5 Points on 23-Hour Recovery Care in ASCs

In a session titled "23-Hour Plus Recovery Care in ASCs" at the 10th Annual Orthopedic, Spine and Pain Management-Driven ASC Conference in Chicago, Lee Chester, vice president and senior healthcare designer at L3 Healthcare Design, Meggan Michelle Bushee, associate at McGuireWoods, and Donna Tiberi, RN, MHA, standards interpretation staff member at the Healthcare Facilities Accreditation Program, discussed strategies for developing and maintaining a 23-hour facility.

1. Ensure that the ambulatory surgery center is separated from the recovery care center. According to Ms. Bushee, the state-by-state definitions for recovery care centers can be a gray area, but the Department of Health emphasizes that the ambulatory surgery center must be distinctly separated from recovery care. "Otherwise, they can fine the ASC for violating licensure requirements," she said.

2. Certain cases are better suited to 23-hour facilities. Cases that require long term care will be ideal for 23-hour facilities, Mr. Chester said. "There is definitely a growing market for orthopedics and orthopedic spine cases," he said. "These are about long term care and a long time returning to being ambulatory. The Society for Ambulatory Spine Surgery is currently working out a set of guidelines for recovering patients."

3. The facility must be equipped to respond to emergencies. Ms. Tiberi said that a 23-hour facility must have the appropriate rooms, medications, equipment and transportation capabilities to handle emergency situations. "Many of the organizations we deal with specialize in orthopedics or ophthalmology, and a common question we ask is, 'How are you going to respond to an emergency situation?'" she said. "There are often issues and complaints we have to investigate about this. Be careful about which patients you accept into your center, and make sure that they can be handled in your facility."

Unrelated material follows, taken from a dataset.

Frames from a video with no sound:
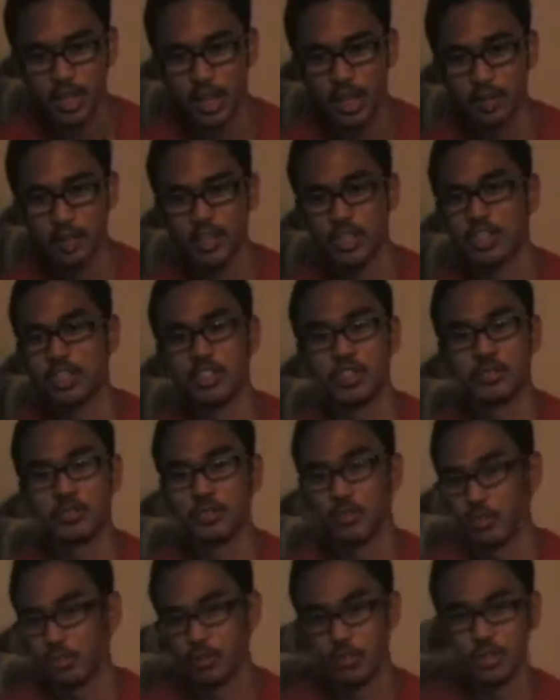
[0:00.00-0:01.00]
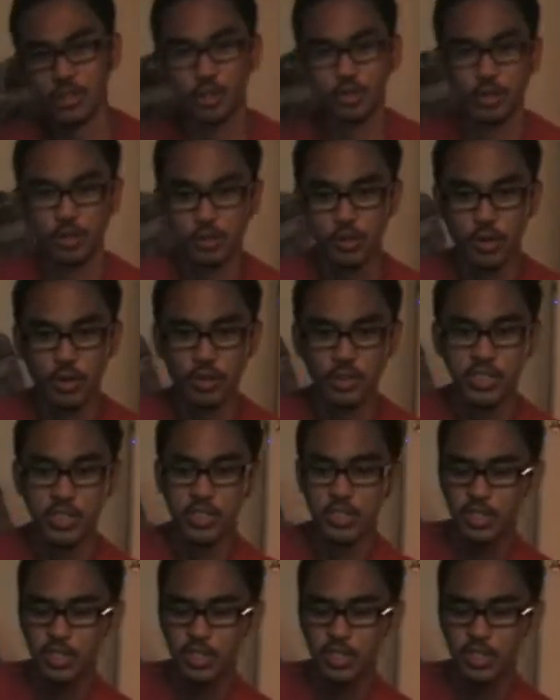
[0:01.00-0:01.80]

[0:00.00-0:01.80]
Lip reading: I mean, it doesn't, reverse.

4. Surgery centers looking to add a recovery care facility must pay attention to building requirements. The complexity of adding a recovery care facility to an existing surgery center depends largely on how the original facility was built, said Mr. Chester. "If the center is on the ground floor of a noncombustible building with fire sprinklers, it's almost there to meet requirements for the institutional life safety level," he said. "If the building is on multiple floors or on the second or third floor and does not have fire sprinklers, you're looking at a  major investment to upgrade the life safety of your building."  

5. The recovery care facility should be equipped to run for longer than 24 hours. According to Mr. Chester, 23-hour recovery care facilities should be equipped with the proper generator, oxygen cylinders and air conditioning equipment. "The center has to have reliability and the capacity to exceed 24 hours," he said. "You can also have break rooms for the nurses with windows looking directly into the recovery area, so nurses can take a break but still have complete view of all the patients." Mr. Chester added it can be difficult to make these additions in an older facility due to a lack of square footage.